Zevalin infusion contains Yttrium-90 radiolabelled ibritumomab, which is a type of medicine known as a radiolabelled monclonal antibody. This means that it is a monclonal antibody that has been combined with a radioactive substance. It is used to treat a type of cancer called non-Hodgkins lymphoma.
Lymphomas are cancers involving white blood cells called lymphocytes. Cancer occurs when these lymphocytes, for some reason, begin to multiply in an uncontrolled way. This can cause a lump or tumour in the lymph nodes. Lymphocytes are normally involved in fighting infection and they travel around the lymphatic system and the bloodstream to do this. If abnormal cancerous lymphocytes travel, the cancer can spread to other lymph nodes and other areas of the body.
Zevalin is used to treat non-Hodgkins lymphoma that involves a sub-group of lymphocytes called B lymphocytes. It works by targeting radiation to attack the abnormal B lymphocytes.
Ibritumomab works in a similar way to the natural antibodies produced by our immune system. Our natural antibodies recognise foreign invaders and bind to them, helping our immune systems to attack them and protect us from infections. Monoclonal antibodies like ibritumomab are made in laboratories and are designed to recognise particular proteins in a similar way.
Ibritumomab specifically recognises and binds to a protein called CD20, which is found on the surface of cancerous B lymphocyte cells. The ibritumomab is combined with a radioisotope called Yttrium-90 or Y-90. This produces radiation that is strong enough to destroy cancer cells. When the ibritumomab binds to the cancerous B cells, radiation energy from the Y-90 is released that damages or kills the B cell.
Unfortunately ibritumomab can also bind to healthy B cells, because these also carry the CD20 protein. This can lead to healthy cells being damaged by the radiation. For this reason, pre-treatment is given with a similar medicine called rituximab (Mabthera). Rituximab is another monoclonal antibody that recognises and binds to the CD20 protein on B cells. However, it does not carry radiation; it simply causes the immune system to attack the B cells.
Rituximab is given on the first day of treatment to reduce the numbers of normal healthy B cells and prevent them being damaged by the Zevalin radiation. About a week later, another dose of rituximab is given, followed within four hours by Zevalin given by a drip into a vein (intravenous infusion). This takes about ten minutes. The Zevalin drip is a one-off treatment for non-Hodgkins lymphoma that has not responded to, or has come back after treatment with rituximab.
The body quickly replaces any normal healthy white blood cells that have been damaged by the treatment.
This medicine should not be used if you are allergic to one or any of its ingredients. Please inform your doctor or pharmacist if you have previously experienced such an allergy.
If you feel you have experienced an allergic reaction, stop using this medicine and inform your doctor or pharmacist immediately.
Certain medicines should not be used during pregnancy or breastfeeding. However, other medicines may be safely used in pregnancy or breastfeeding providing the benefits to the mother outweigh the risks to the unborn baby. Always inform your doctor if you are pregnant or planning a pregnancy, before using any medicine.
Medicines and their possible side effects can affect individual people in different ways. The following are some of the side effects that are known to be associated with this medicine. Just because a side effect is stated here, it does not mean that all people using this medicine will experience that or any side effect.

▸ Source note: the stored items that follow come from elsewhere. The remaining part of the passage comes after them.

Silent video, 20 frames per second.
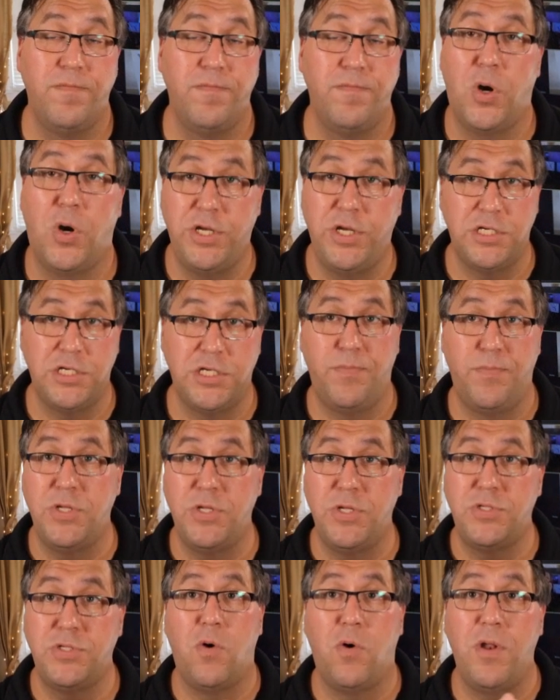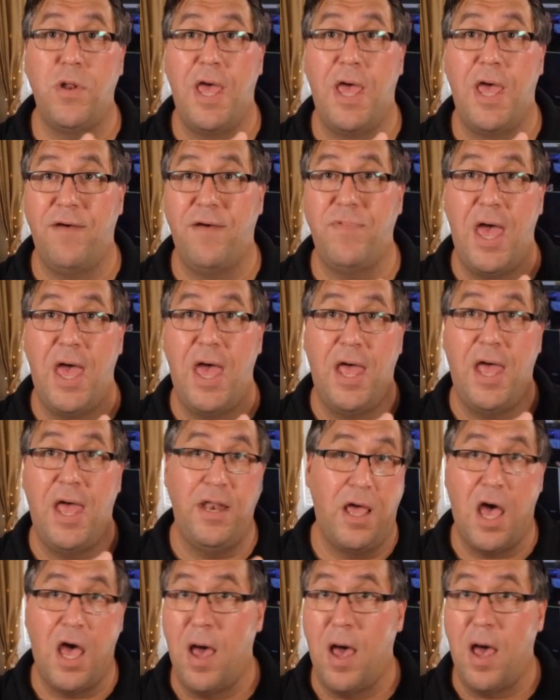Participants don't have that
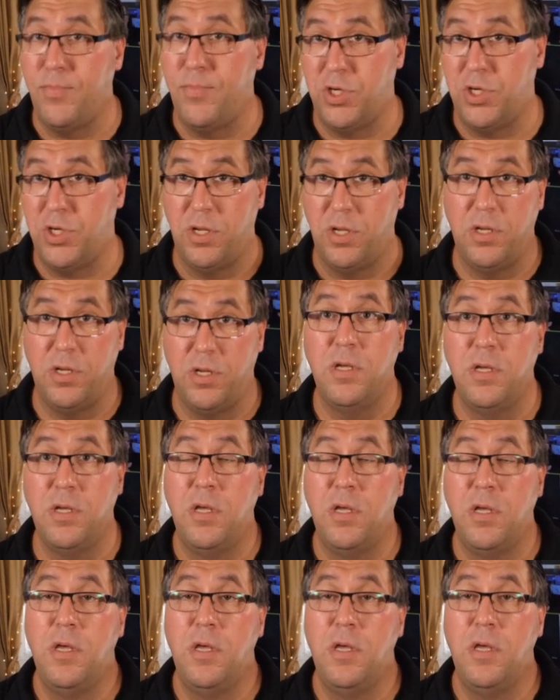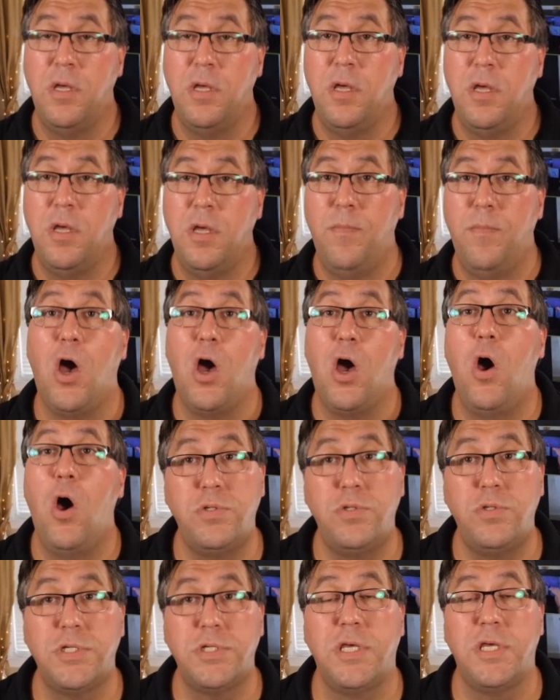option, but a
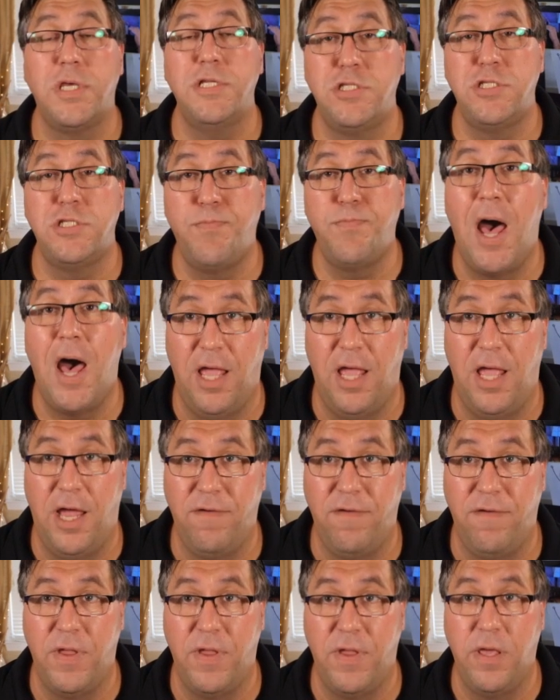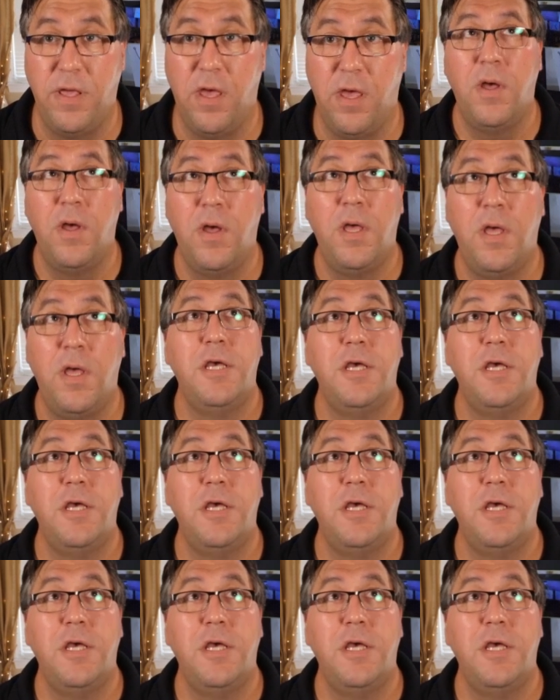host can spotlight a video.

The side effects listed above may not include all of the side effects reported by the medicine's manufacturer.
For more information about any other possible risks associated with this medicine, please read the information provided with the medicine or consult your doctor or pharmacist.

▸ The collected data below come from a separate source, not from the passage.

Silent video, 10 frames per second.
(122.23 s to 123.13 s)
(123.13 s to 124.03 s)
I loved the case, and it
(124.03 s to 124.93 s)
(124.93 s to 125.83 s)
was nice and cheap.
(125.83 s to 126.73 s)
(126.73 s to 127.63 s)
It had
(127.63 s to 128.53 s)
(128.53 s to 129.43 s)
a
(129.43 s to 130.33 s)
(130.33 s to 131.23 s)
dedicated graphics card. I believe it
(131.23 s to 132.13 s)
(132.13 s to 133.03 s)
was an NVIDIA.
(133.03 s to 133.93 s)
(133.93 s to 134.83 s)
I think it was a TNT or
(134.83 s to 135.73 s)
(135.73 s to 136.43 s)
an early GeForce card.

It is important to tell your doctor if you are taking any other medicines, including over-the-counter and herbal medicines, before you have treatment with this medicine. Similarly, always seek advice from your doctor or pharmacist before taking any new medicines during and after treatment with this medicine, so they can check that the combination is safe.
As this medicine attacks your B cells, which are part of your immune system, it may make it hard for your body to produce antibodies in response to vaccinations. This means that vaccines may potentially be less effective if given during treatment, and live vaccines may cause serious infections. For this reason, if you need to have any vaccinations, these should preferably be completed a few weeks before your treatment.
There are currently no other medicines available in the UK that contain radiolabelled ibritumomab as the active ingredient.